I have not implemented a local version of Robin and Alexander’s (2004) coefficient. The global one is implemented in the reinforcement_tm-function. Without looking up the paper again, is a local coefficient implemented?

As mentioned on Clustering in Two-mode Networks (http://toreopsahl.com/tnet/two-mode-networks/clustering/), Robin and Alexander’s coefficient is similar to reinforcement of a one-mode tie between two primary nodes.
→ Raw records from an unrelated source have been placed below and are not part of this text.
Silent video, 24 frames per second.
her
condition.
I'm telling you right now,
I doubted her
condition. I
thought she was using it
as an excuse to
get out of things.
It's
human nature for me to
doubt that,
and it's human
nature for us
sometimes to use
Could you project a binary two-mode network and then study the link weights to answer your question?

Best,

Tore

3.Bob | January 29, 2013 at 12:16 pmPs I think they just have a global 4 cycle clustering coef in that paper

4.Tore Opsahl | January 29, 2013 at 1:24 pmHi Bob,

I am not sure how a local version of the measure can be implemented, but could the unit of analysis be the number of three paths where the focal node is either node 2 or 3 (in other words, in the middle). The numerator would be the number of these paths that are “closed” (part of a 4-cycle), and the denominator could be the total number of these paths. What do you think?

Tore

5.Bob | January 29, 2013 at 2:02 pmHi Tore, This is exactly the sort of implementation I had hoped existed, using open and closed 3 paths on nodes of the focal set with degree >2.